Written by Dónall Mac Giolla Choill, a native Irish speaker from Donegal, the essay was commissioned as part of Liú Lúnasa and Outburst Arts.

Explains Dónall: “It’s about the experiences of growing up in the late '90s and the early part of this century in Belfast as somebody who would identify as queer and the whole sort of way that we look at identity and we look at visibility. 

“When I came here first the gay community was very much in a ghetto in one place and kept in one place and years before I came here the same could be said of the Irish language. You spoke Irish in a certain place, you lived in a certain place and you operated in a certain place. But it is now moving out throughout the city, throughout the country and throughout the whole of Ireland. And my essay basically says that the Irish language community and the LGBTQ community are no longer in a ghetto and we need to work off each other as two communities.

“I’m lucky, I’ve a foot in both camps, in the Irish language community and in the queer community but we can learn from each other, we can work with each other, we can support each other.”

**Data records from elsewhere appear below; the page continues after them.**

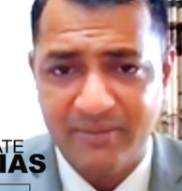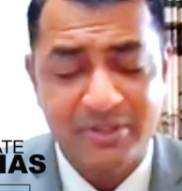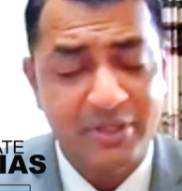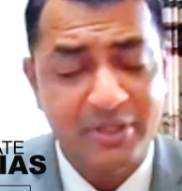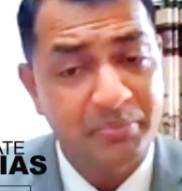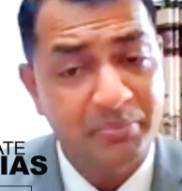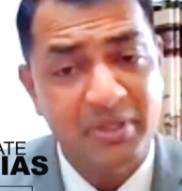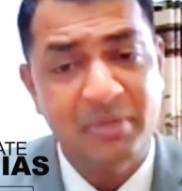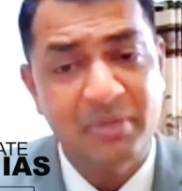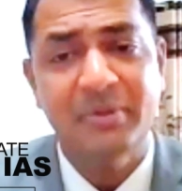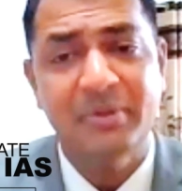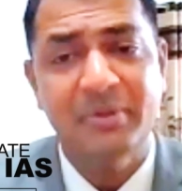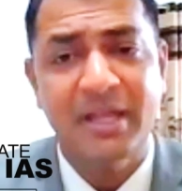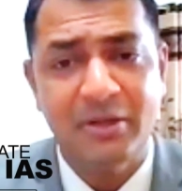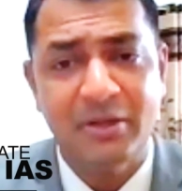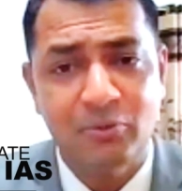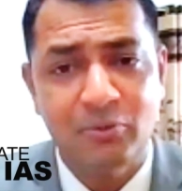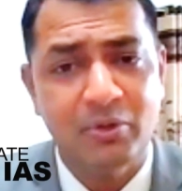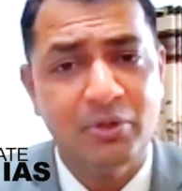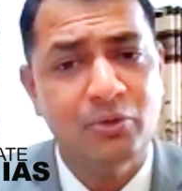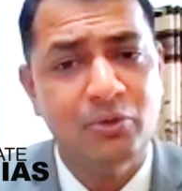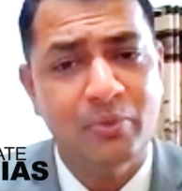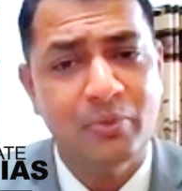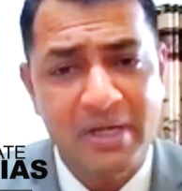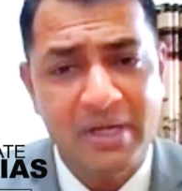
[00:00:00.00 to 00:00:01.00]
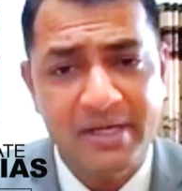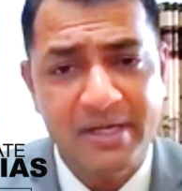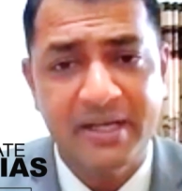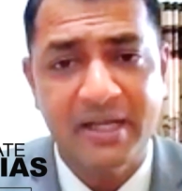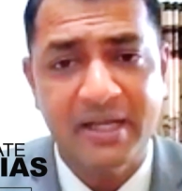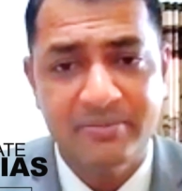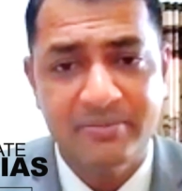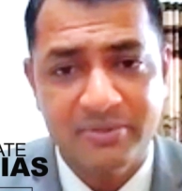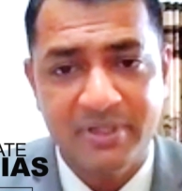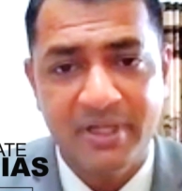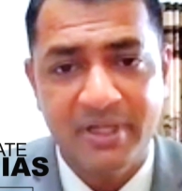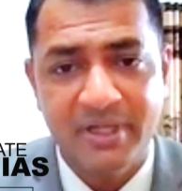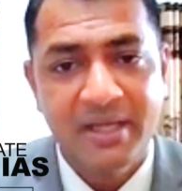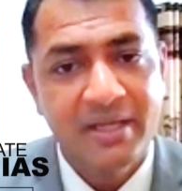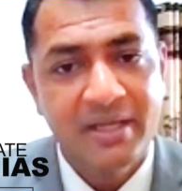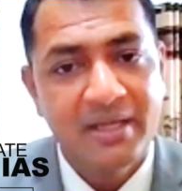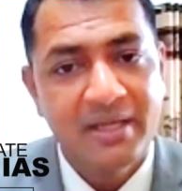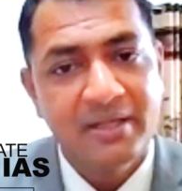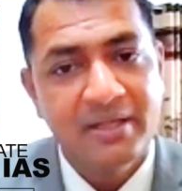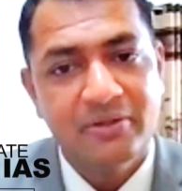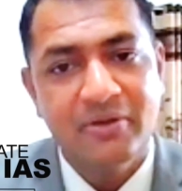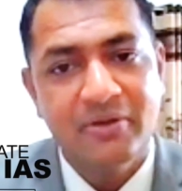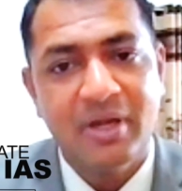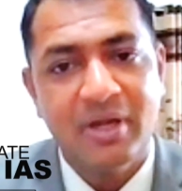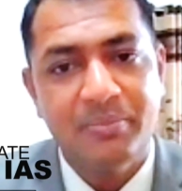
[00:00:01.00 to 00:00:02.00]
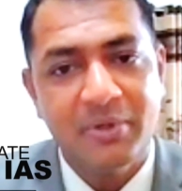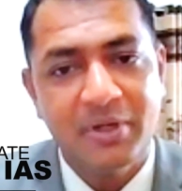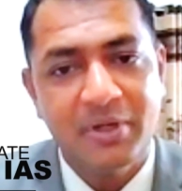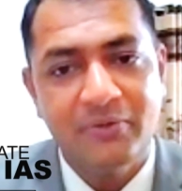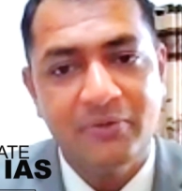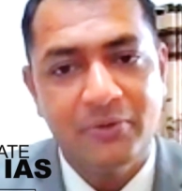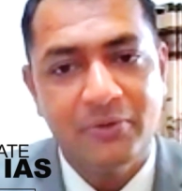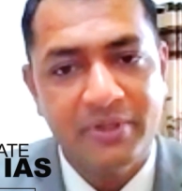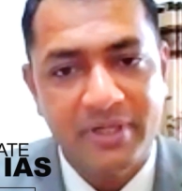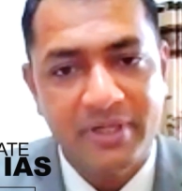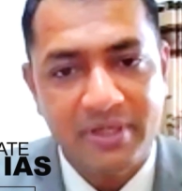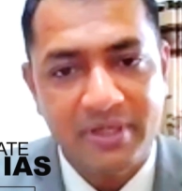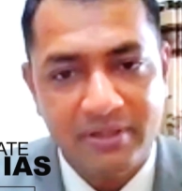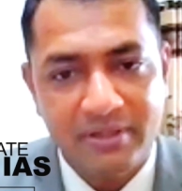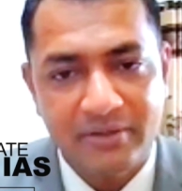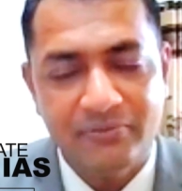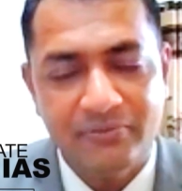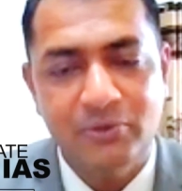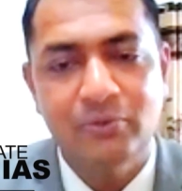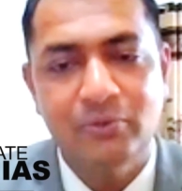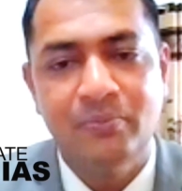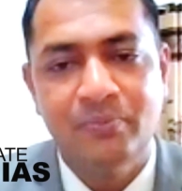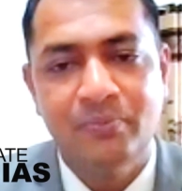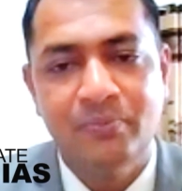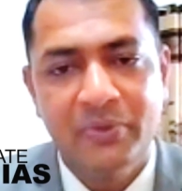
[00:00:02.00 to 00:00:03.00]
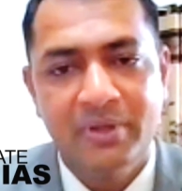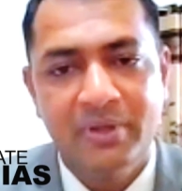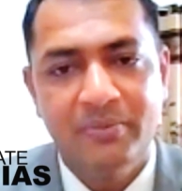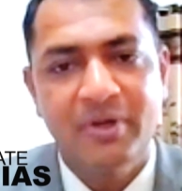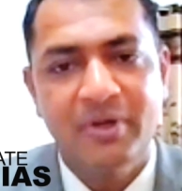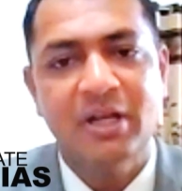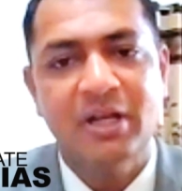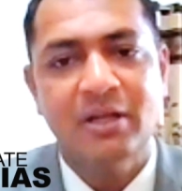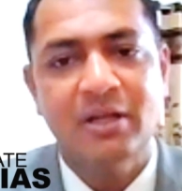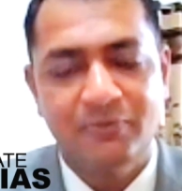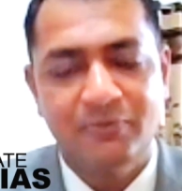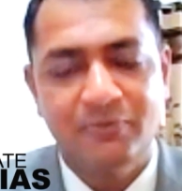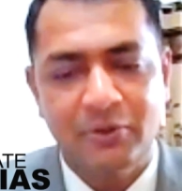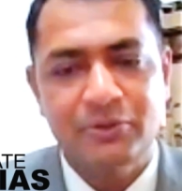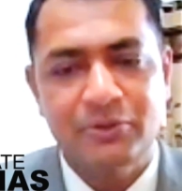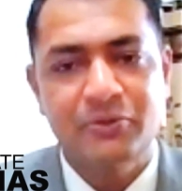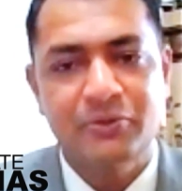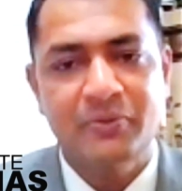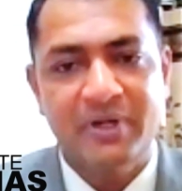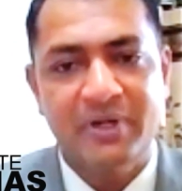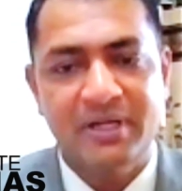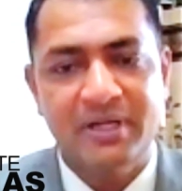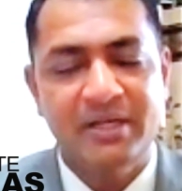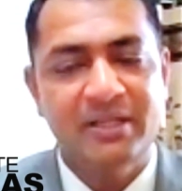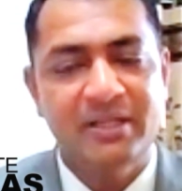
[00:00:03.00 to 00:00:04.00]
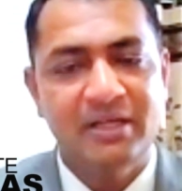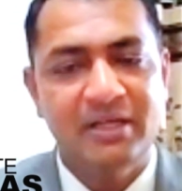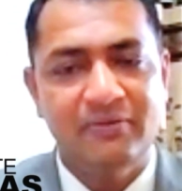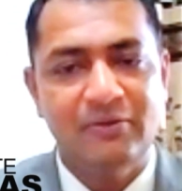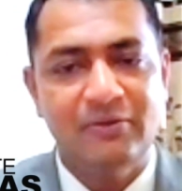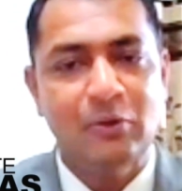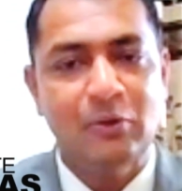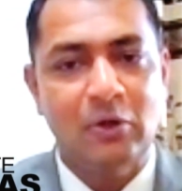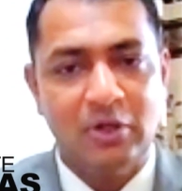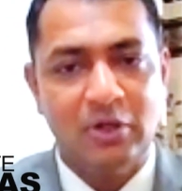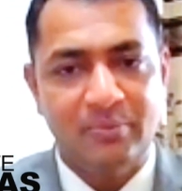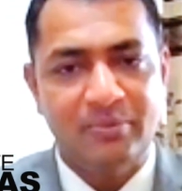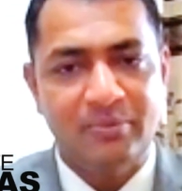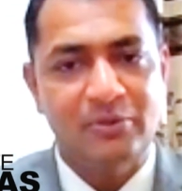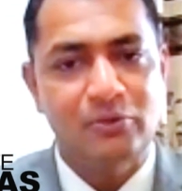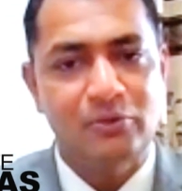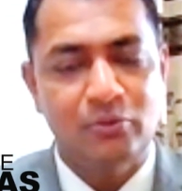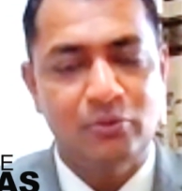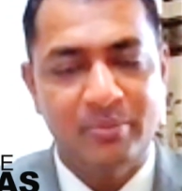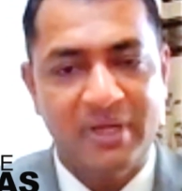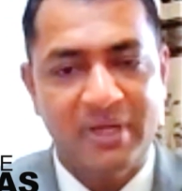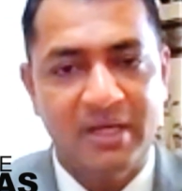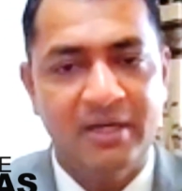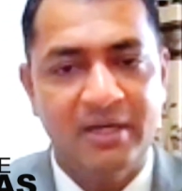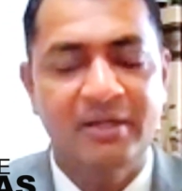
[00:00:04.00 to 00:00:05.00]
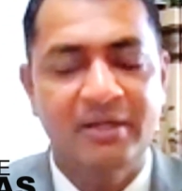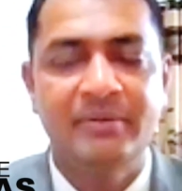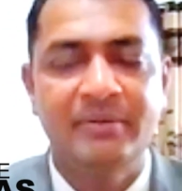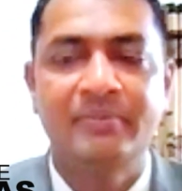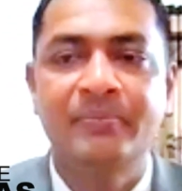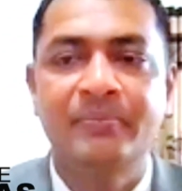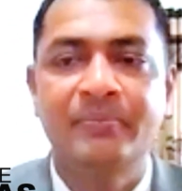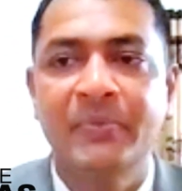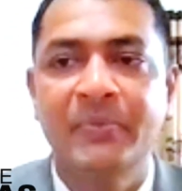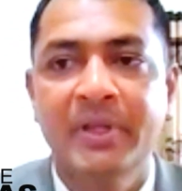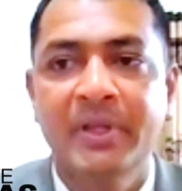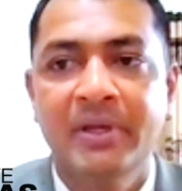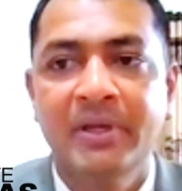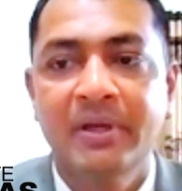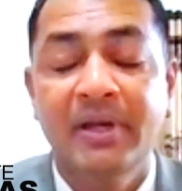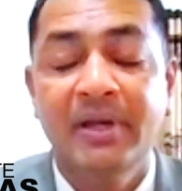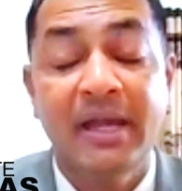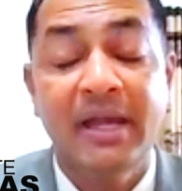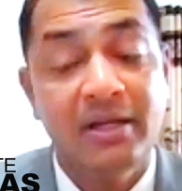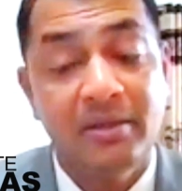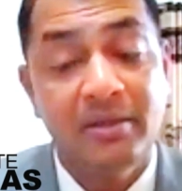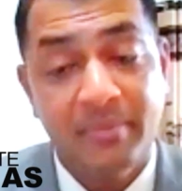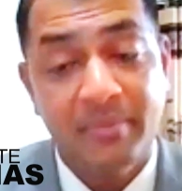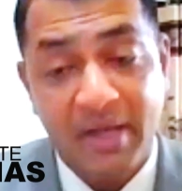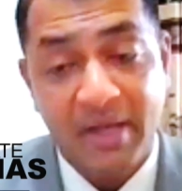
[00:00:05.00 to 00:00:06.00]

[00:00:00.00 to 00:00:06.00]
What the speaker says: There are people I know 12 times they appeared for the interview, but unfortunately they were not able to make it. In my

Dónall says the 3,000-word essay, which is written in Irish and translated into English, has taken on a wider significance in recent weeks with attacks on ethnic minority communities in Belfast.

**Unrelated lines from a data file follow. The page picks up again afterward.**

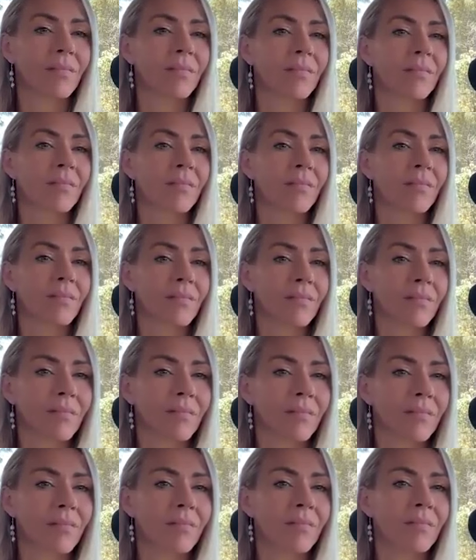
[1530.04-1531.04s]

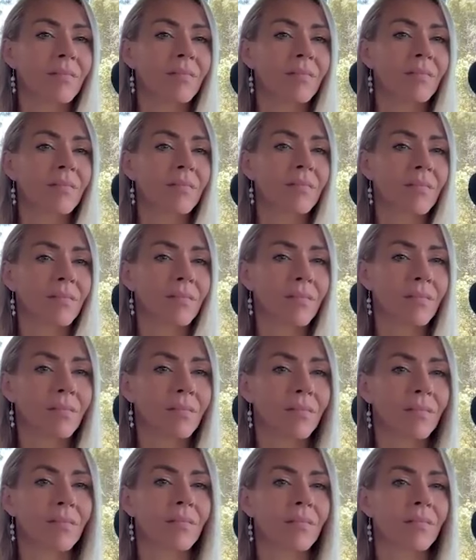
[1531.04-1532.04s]

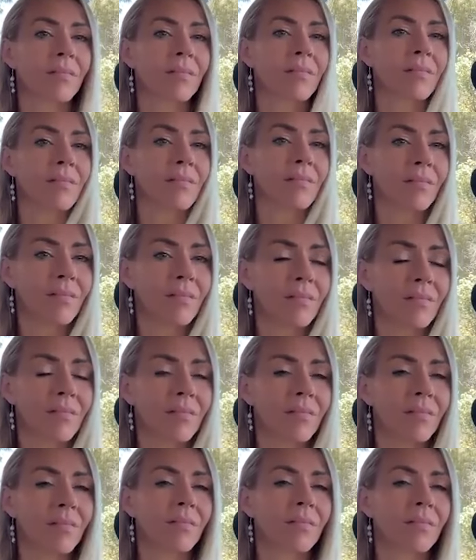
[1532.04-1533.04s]

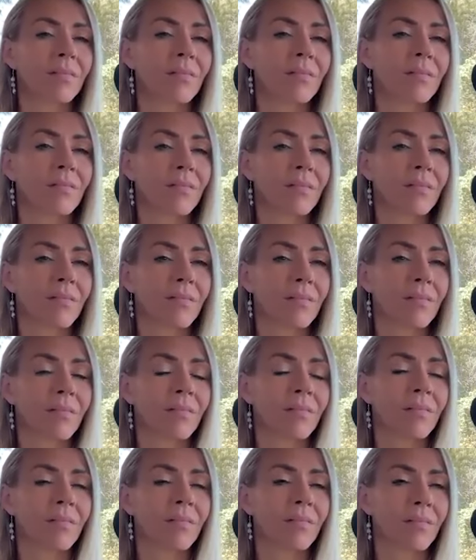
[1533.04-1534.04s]

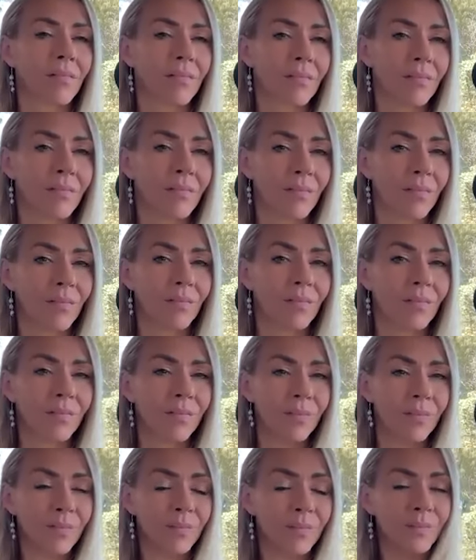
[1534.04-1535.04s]

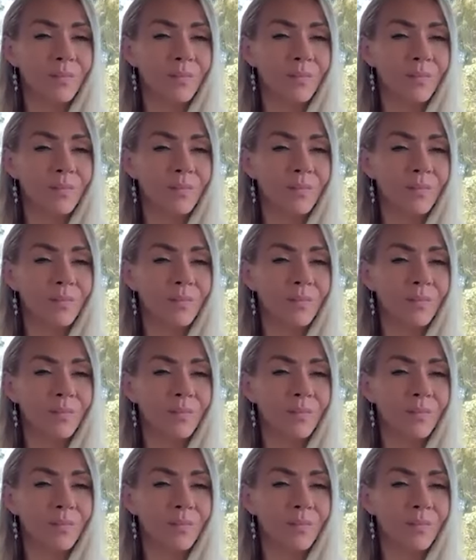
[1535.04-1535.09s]
[no speech]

“There are places where you put up a bilingual sign and the Irish would get scrubbed out. There are places where you can still get beaten up by walking hand in hand with a same sex partner and there are places where you will be beaten up if they think you’re Muslim – even though you’re actually Hindu – but people don’t know the difference between the two. And I think the more the people in the minority come together and support each other and work with each other the stronger we become and there is more to unite the people here in the Six Counties, there is more to bring us together and that’s basically the substance of my essay.”

A barman recently started speaking in Irish to Dónall in Belfast city centre because he noticed the gold fáinne Dónall was wearing on his lapel. Dónall says he looks forward to the day when that ceases to become a wow moment and is accepted as normal.

“A few years ago I was in Fountain Street and these two young men walked past holding hands. For a split second I went “wow”. Now, I wouldn’t even pass comment. When that becomes normal, when it stops being the wow factor, I long for that day.

“I look forward to the day when I don’t have to check himself. Am I wearing the fáinne in the wrong side of town? Am I too gay looking?”

Dónall’s essay will be launched on Thursday at 6.15 at the Outburst Arts, Royal Avenue.